Wolfspelz's Primzahl-k-linge Vermutung

Habe gerade gelesen, dass die Zahl der Primzahlen unter einer Zahl n etwa gleich n/log n ist. Das "etwa" heisst: der Grenzwert für n gegen unendlich der wirklichen Zahl der Primzahlen geteilt durch den Schätzwert "n/log n" ist gleich 1. Mit anderen Worten: für große n ist der Unterschied vernachlässigbar und die Schätzung ziemlich genau.

Es gibt außerdem noch Primzahlzwillinge, das sind aufeinanderfolgende Zahlen, die beide Primzahlen sind. Natürlich nicht direkt aufeinanderfolgend, weil dann immer eine gerade Zahl dabei wäre, die durch 2 teilbar und deshalb keine Primzahl ist. Aber wenn n und n+2 beide Primzahlen sind, dann sind sie Primzahlzwillinge. Die Zahl der Primzahlzwillinge unter einer Zahl n ist etwa n/(log n)^2. Das sieht mir ziemlich ähnlich zur Zahl der Primzahlen unterhalb von n aus.

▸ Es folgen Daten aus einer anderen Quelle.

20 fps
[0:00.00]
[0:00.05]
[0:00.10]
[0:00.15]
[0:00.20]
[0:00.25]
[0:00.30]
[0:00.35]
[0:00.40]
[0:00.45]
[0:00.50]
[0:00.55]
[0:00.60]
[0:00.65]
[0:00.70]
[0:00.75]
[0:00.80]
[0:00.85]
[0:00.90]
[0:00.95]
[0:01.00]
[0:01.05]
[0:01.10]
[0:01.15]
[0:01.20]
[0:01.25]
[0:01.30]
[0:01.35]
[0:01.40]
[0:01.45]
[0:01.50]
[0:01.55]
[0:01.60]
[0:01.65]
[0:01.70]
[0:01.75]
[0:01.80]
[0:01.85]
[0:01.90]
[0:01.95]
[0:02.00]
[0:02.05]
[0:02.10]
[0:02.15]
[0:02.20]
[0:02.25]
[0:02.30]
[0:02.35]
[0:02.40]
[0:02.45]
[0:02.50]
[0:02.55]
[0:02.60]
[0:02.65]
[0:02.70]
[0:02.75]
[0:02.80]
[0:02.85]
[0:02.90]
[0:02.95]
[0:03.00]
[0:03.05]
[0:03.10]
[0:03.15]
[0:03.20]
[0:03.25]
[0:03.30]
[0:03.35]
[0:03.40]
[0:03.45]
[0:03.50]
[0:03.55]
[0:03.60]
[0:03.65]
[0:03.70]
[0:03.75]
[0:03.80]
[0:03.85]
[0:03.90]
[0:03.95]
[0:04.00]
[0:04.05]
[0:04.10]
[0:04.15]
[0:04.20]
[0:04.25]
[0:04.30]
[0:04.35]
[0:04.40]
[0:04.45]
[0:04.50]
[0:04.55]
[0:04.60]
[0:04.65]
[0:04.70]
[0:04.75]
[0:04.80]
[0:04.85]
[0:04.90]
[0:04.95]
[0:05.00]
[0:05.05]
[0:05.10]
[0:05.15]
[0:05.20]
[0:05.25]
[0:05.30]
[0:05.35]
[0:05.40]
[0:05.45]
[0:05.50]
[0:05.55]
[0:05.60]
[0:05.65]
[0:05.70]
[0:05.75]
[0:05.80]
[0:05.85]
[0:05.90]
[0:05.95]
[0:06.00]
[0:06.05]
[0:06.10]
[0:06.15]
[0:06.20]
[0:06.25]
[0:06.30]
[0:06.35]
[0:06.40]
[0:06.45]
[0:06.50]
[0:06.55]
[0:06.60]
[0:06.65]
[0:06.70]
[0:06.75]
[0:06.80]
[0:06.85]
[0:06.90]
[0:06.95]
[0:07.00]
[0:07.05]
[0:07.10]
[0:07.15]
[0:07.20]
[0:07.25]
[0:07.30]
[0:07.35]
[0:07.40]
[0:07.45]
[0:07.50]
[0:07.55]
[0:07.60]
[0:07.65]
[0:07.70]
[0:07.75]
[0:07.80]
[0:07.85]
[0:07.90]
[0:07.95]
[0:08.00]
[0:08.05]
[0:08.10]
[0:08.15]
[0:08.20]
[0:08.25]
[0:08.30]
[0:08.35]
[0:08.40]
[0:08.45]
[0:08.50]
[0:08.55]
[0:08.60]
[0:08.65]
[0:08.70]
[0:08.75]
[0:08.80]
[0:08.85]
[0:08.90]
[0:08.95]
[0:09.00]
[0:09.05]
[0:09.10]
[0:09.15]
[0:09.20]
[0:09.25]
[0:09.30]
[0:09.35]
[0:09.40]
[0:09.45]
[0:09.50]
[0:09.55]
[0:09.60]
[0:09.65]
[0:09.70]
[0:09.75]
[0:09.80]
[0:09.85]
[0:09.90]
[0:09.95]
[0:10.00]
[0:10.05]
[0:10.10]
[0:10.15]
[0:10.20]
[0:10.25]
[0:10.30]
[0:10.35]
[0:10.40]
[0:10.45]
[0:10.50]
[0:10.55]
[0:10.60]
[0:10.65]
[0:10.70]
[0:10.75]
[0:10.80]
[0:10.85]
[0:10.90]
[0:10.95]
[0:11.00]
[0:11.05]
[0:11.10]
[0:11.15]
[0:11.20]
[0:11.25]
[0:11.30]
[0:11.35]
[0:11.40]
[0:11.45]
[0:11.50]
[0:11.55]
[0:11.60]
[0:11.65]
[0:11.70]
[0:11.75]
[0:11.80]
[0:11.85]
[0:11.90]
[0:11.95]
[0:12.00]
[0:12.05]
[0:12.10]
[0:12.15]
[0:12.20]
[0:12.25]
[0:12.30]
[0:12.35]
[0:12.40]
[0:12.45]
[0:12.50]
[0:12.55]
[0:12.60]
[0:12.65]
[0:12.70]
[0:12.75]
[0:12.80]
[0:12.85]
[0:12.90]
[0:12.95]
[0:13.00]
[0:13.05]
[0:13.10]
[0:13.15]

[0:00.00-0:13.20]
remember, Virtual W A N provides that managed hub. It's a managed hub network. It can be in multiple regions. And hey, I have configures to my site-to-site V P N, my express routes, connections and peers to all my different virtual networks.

Jetzt kommts: ich stelle mal die Vermutung auf, dass die Zahl der Primzahldrillinge unterhalb von n etwa gleich n/(log n)^3 ist. Verallgemeinerung: die Zahl der Primzahl-k-linge unter n ist etwa n/(log n)^k.

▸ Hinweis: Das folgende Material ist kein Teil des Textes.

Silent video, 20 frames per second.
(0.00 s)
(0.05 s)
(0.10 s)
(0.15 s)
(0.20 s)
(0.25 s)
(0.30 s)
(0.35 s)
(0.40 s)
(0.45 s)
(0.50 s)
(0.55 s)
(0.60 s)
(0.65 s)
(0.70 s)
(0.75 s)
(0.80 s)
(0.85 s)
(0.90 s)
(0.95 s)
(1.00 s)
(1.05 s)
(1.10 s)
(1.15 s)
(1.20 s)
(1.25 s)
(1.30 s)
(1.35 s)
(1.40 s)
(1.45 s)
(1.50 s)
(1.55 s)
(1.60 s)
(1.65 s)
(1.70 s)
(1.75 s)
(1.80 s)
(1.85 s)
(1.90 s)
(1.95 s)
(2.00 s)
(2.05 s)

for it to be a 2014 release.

Warum ist das eine "Vermutung"? Weil jeder große Mathematiker eine Vermutung aufstellt an deren Beweis sich Generationen die Zähne ausbeissen (Fermat, Poincaré, Riemann, Goldbach, Legendre, Hodge). Ergo: die Vermutung reicht für den Ruhm. Vielleicht ist es auch so, dass nur die Vermutungen von großen Mathematikern überhaupt bekannt sind, weil von den anderen keiner Notiz nimmt. Also: ich hab meinen Teil getan, die Vermutung aufgestellt. Jetzt ist es an Euch, Notiz zu nehmen und die Zähne daran auszubeissen, damit es noch für den Titel "großer Mathematiker" langt.